Some would argue from the “clear” language of the passage that we must submit to the clearly stated commands of God. Of course, these same people don’t honor the even clearer commands for women to wear veils, for men to lift holy hands in prayer, or for women to wear no jewelry. And they certainly don’t greet one another with a Holy Kiss — even though these passages are stated in clear, unambiguous language.
Rather, for those clear commands that run contrary to our traditions, we correctly reason that each command has both a universal principle and a local, temporary application. The commands to greet one another with a Holy Kiss is how the universal command to treat each other as deeply beloved brothers and sisters in Christ was applied in the Roman world, and much of southern Europe and the Middle East today.
But when the clear command aligns with our traditions, we become blind to the same principle, insisting that we have no option but to do what is plainly commanded. But the requirement to do sound exegesis in light of textual and historical context doesn’t stop at the boundaries of our traditions.
Rather, ALWAYS the test is how congruent a proposed interpretation is with the great, over-arching principles of scripture: the character and nature of God, Jesus, and the Spirit, the grand narrative of scripture from Genesis to Revelation, the chesed and grace of God, the love of Jesus, the gifting work of the Spirit, the atonement, salvation by grace through faith in Jesus. The BIG doctrines.

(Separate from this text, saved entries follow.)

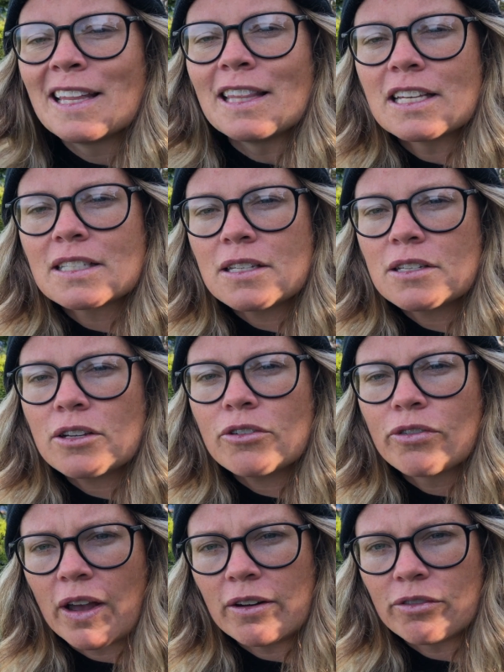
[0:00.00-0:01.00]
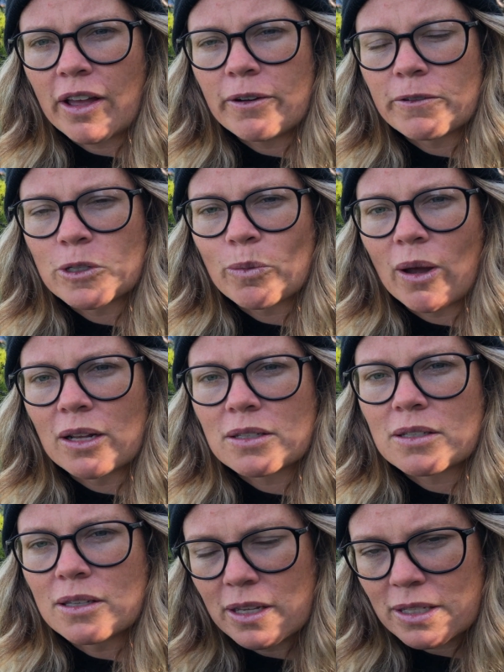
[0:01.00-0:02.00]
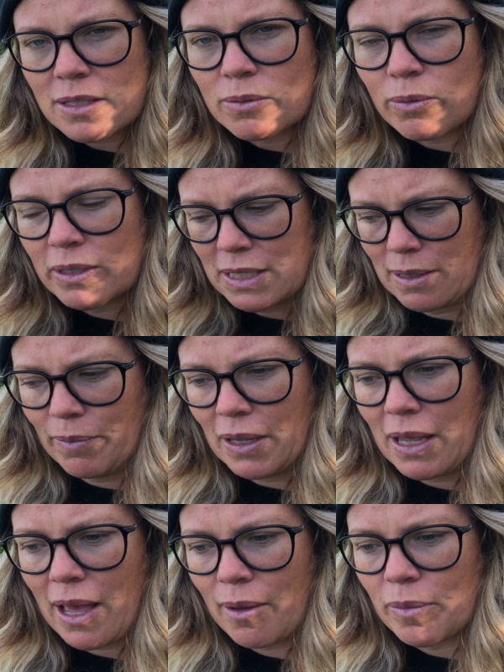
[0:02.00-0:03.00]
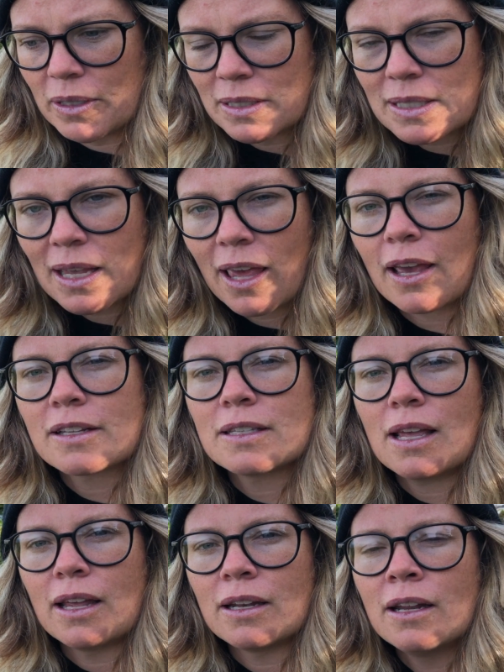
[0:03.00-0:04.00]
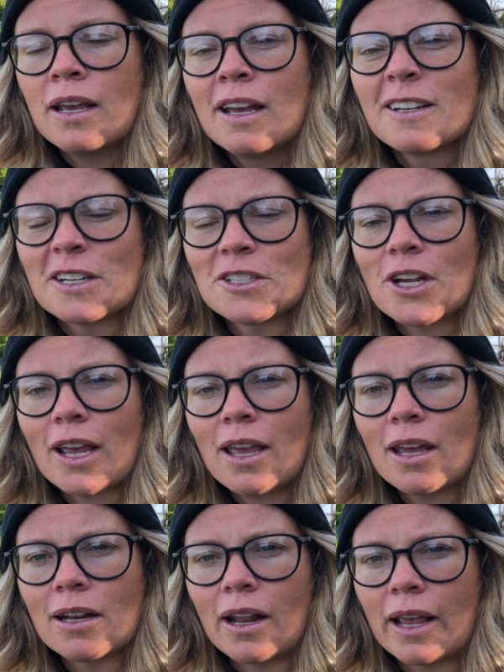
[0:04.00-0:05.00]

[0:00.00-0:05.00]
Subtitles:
This is your fight-flight response. This, when something happens, kicks in to check in.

And where on earth in those doctrines do we find a command that women be silent in the assemblies but not the Sunday school classes? Show me how that’s a logical corollary of any great biblical principle.
Well, in First Century Corinth, it was — because the surrounding culture considered it grossly immoral for women to speak with another woman’s husband. And the women of Corinth were likely highly uneducated and illiterate — incapable of engaging in meaningful, profitable Socratic discourse with the local, inspired teachers — who were all someone else’s husband.

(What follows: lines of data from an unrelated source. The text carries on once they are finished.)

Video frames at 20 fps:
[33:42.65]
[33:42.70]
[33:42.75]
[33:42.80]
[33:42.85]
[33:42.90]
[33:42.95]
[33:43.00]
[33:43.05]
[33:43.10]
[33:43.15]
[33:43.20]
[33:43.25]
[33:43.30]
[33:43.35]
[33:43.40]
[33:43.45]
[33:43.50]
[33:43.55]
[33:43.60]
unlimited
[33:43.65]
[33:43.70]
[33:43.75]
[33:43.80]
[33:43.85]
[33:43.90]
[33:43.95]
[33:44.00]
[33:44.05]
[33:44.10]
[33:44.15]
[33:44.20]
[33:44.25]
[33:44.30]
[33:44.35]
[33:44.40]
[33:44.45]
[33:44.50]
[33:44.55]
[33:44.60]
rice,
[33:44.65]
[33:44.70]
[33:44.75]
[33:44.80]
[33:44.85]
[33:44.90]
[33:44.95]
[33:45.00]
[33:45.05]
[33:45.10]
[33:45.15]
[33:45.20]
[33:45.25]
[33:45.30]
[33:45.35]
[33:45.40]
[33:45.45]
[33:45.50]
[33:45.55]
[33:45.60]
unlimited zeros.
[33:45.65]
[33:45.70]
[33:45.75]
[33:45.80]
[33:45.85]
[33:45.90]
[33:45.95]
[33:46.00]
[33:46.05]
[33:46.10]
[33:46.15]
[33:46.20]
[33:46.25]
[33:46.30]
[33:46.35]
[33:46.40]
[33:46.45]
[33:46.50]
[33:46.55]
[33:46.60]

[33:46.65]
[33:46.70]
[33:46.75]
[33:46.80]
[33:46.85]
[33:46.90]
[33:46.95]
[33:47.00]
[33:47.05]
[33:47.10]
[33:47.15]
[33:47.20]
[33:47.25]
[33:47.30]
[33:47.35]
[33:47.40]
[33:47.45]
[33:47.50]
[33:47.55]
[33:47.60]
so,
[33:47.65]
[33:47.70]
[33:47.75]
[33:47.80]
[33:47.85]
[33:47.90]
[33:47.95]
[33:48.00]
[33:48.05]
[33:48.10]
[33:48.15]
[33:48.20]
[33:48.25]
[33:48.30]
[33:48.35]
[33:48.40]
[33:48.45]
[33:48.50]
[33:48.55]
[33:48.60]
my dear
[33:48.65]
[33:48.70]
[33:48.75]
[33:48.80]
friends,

In such a setting, love required that the women be silent in the assembly — except when speaking by the power of the Spirit, and even then, they must control their spiritual gifts as Paul directed.
That fits the narrative of scripture. Nothing else I’ve heard does.
Or maybe the verses aren’t even authentic. Or maybe Paul is refuting a Corinthian argument that women should be silent. Maybe. But while I find the arguments that Paul is quoting a Corinthian position very tempting, I’m not convinced.
I find a stronger case for the verses to be inauthentic, based on the arguments of Gordon Fee and other conservative experts in the text. But this argument has not persuaded most scholars, and so, like N. T. Wright, I’m inclined to accept the verses as authoritative, but badly misunderstood.
What is certainly not true is that the modern church is bound by the particulars of these passages. The state of women has greatly changed, the culture has changed, and so there no longer a need for us to give up freedom in Christ for the sake of the local culture. In fact, our treatment of women is considered by most outside the church as grossly immoral — and so things have turned around entirely. The culture is now actually ahead of Christianity, because once women were given equal opportunities, they proved their abilities beyond all doubts. I’m old enough to have seen it happen.
God gives gifts to his children by the Spirit as he wishes, including the gifts of leadership, teaching, and encouragement. And if he gives a gift to a woman, he expects her to use it in his Kingdom.
The notion of “spiritual leadership of men” is a nice argument, but it has zero support in the Old Testament. It is not to be found in Genesis 1, 2, or 3. It’s just not there. And since Paul always says that his conclusions are built on the Law, he must not be teaching what we sometimes call “spiritual leadership of men.” In fact, that’s a doctrine invented to allow our women to be leaders in the secular world and not in the church world — a near-Gnostic teaching if ever there was one.
I mean, how do justify saying that there are two standards for right and wrong between the secular and spiritual? I was always taught that such a distinction is false. If it’s wrong to cuss in the church building, it’s just as wrong to cuss in the schoolyard. God is the same God is both places. But evidently God doesn’t care how our women behave outside the confines of the church organizational chart.
So it just makes no sense to me to refuse to allow women to serve using their gifts wherever they can profitably serve the Kingdom. Who am I to tell the Spirit whom to gift?
(Act 11:17 ESV) 17 “If then God gave the same gift to them as he gave to us when we believed in the Lord Jesus Christ, who was I that I could stand in God’s way?”